Payer mix and patient volumes have contributed to Astria Regional’s financial troubles | Local


During Tuesday’s hearing in U.S. Bankruptcy Court, nurses, doctors and other staff highlighted the impact the closure of the Astria Regional Medical Center would have on the most poor in the community.

“I worry about what this means for our most vulnerable population,” said Dr Rachel Monick, who was an emergency department physician at Astria Regional. “The first thing I thought of on Wednesday (January 8), when a friend told me on Facebook that it was closing, were our patients. I worried about what they were going to do. »

A significant percentage of Astria Regional’s patients were low-income and older, as shown by 2018 figures from the state Department of Health’s hospital discharge data. The hospital had 214 beds.

Of the 1,405 patients discharged from acute care and rehabilitation wards at Astria Regional Medical Center in 2018, 74% were on Medicare or Medicaid — typically low-income and older patients of limited means.

By comparison, at Virginia Mason Memorial, about 70% of the 14,031 patients discharged from hospital in 2018 were Medicare or Medicaid payers. It was 71% in 2019, Memorial officials said.

“If you start getting more than 55% to 60% Medicaid/Medicare, things get really tough because you don’t have enough commercial carriers to offset that cost,” said Robert Malte, associate clinical professor and resident practitioner for the Master of Health Administration program at the University of Washington. Previously, Malta was CEO of EvergreenHealth in Kirkland for eight years.

Malta said a high rate of Medicare and Medicaid patients does not automatically doom a hospital, but it does make things more difficult.

Medicare or Medicaid insurance payments vary by service, but are generally well below cost. Commercial insurers usually pay more – sometimes above cost.

A quarter of Astria Regional patients discharged in 2018 had private health insurance, compared to 28% of Memorial patients in the same year.

“That’s a big cause for concern and can certainly make things even more difficult for a business that has pretty slim margins,” Malte said.

Malta said most hospitals strive to maintain margins of 1.5% to 2%.

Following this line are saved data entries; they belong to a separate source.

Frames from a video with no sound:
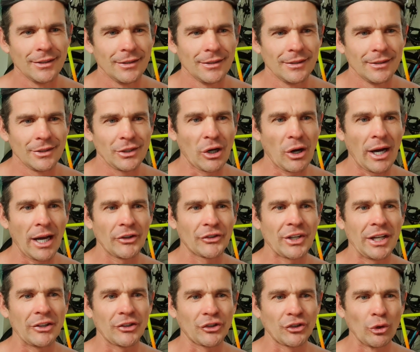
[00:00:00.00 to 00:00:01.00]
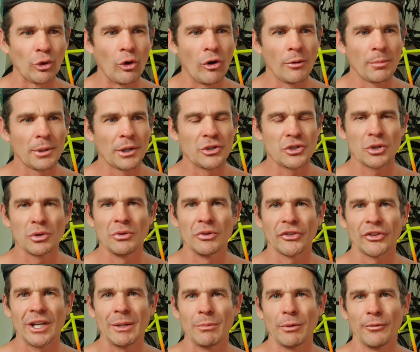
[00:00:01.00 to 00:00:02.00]
your eyes get sore because you couldn't
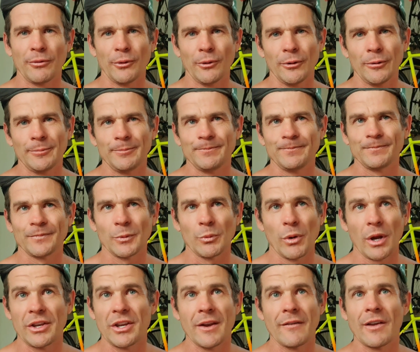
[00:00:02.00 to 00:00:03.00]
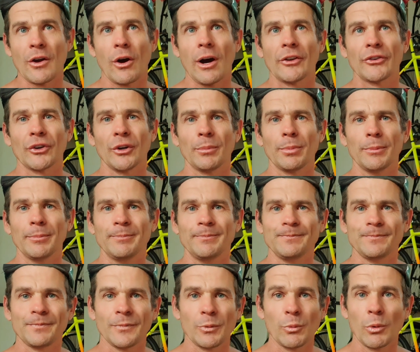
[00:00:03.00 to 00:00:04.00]
see before. You didn't have your eyes open.
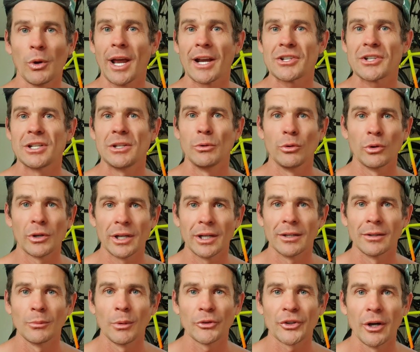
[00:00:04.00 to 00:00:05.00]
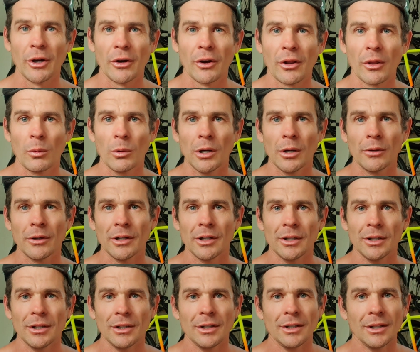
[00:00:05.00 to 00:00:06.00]
You weren't actually looking what's going on in the world.
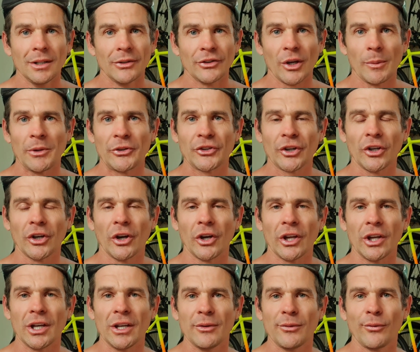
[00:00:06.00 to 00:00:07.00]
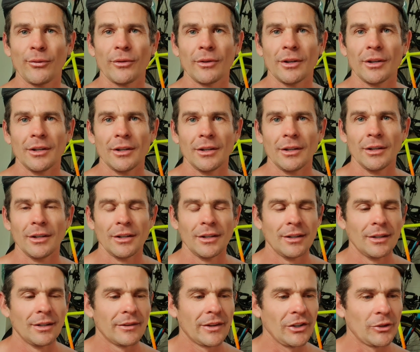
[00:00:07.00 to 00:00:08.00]
Don't be so naive.
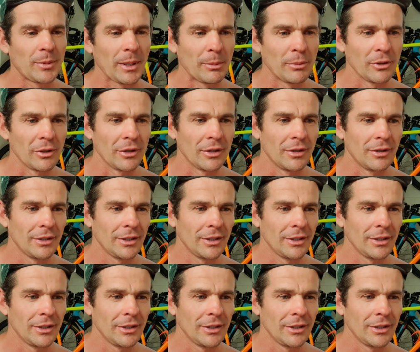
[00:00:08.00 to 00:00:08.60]
These people are,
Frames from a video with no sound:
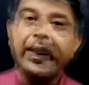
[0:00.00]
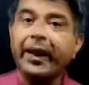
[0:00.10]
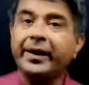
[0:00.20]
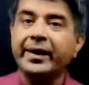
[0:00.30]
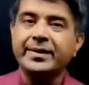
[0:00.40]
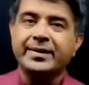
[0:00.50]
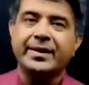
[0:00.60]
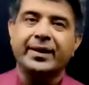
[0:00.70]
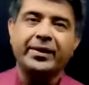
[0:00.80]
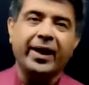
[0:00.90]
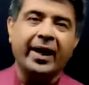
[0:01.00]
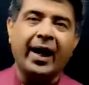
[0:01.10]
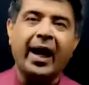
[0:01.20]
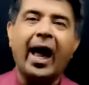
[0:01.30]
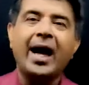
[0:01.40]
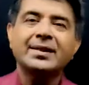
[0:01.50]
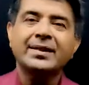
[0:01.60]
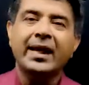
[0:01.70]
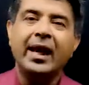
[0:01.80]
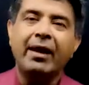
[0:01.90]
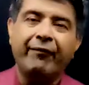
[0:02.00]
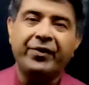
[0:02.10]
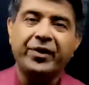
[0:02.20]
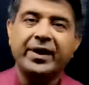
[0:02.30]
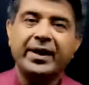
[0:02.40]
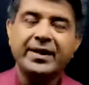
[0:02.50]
It is the class 11th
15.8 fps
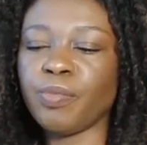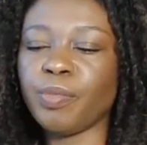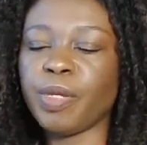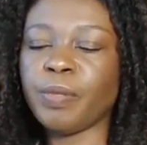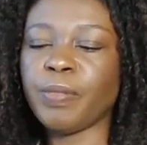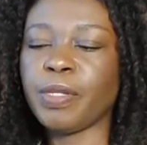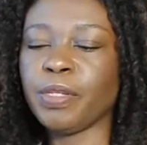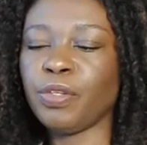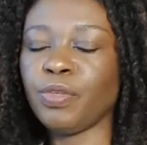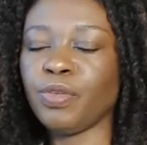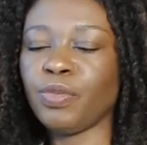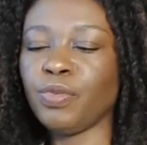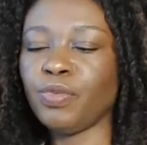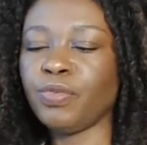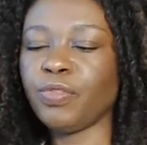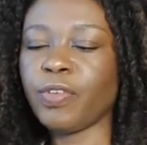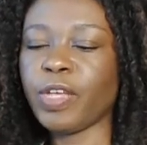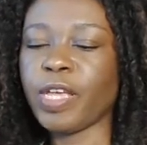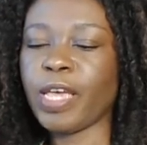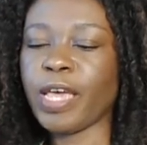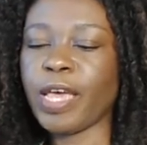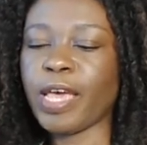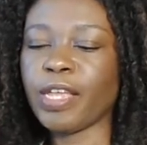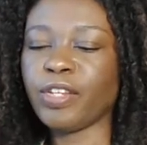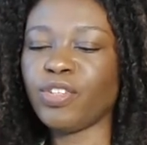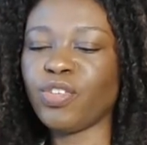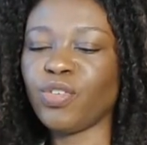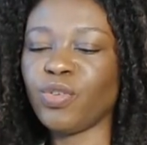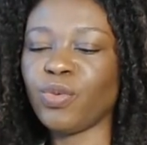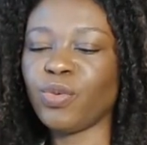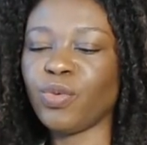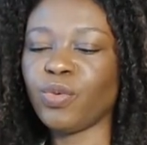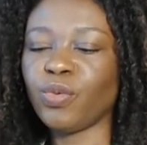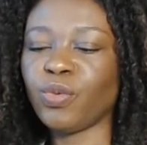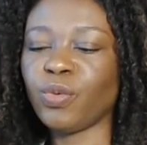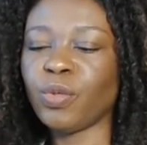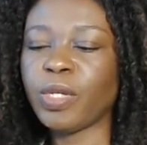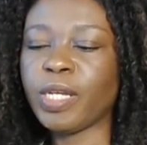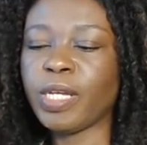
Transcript: Maybe you've had to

Other factors could contribute to a hospital’s financial problems, such as low patient volume. Patient numbers at Astria Regional have fallen from nearly 5,400 in 2013 (when it was Yakima Regional Medical and Cardiac Center) to just over 1,400 in 2018, a year after its takeover by Astria Health .

Memorial discharged 14,461 patients in 2013, just below its total for 2018. So while a smaller percentage of patients were Medicare and Medicaid payers, the hospital ended up serving more of those patients than Regional in because of its overall volume.

Running a hospital is a fixed cost activity, Malta said. A hospital must maintain the same costs whether it serves 15 or 150 patients.

As hospitals manage to stay open even with a heavy mix of Medicare/Medicaid payers and declining volumes, some find themselves weighing whether they can offer a full range of inpatient services, Malta said.

Astria Regional was beginning to cut services in the months before its bankruptcy in May. The most notable reduction was its 15-bed inpatient rehabilitation unit, which closed in December 2018.

Data shows that in 2018, 60 of the 68 patients discharged from Regional’s rehabilitation unit — 88% — were Medicaid or Medicare patients.

“When the going gets tough, it’s hard to have that full set of services,” Malte said.

Ultimately, however, more hospitals in Washington may be forced to consider closing, Malta said.

“There are probably 10 other rural hospitals in the state that could face the same challenge,” he said.

Editor’s note: This story has been corrected to be more accurate on discharge data and payor composition for both hospitals. The number of Memorial patients with private insurance has also been corrected.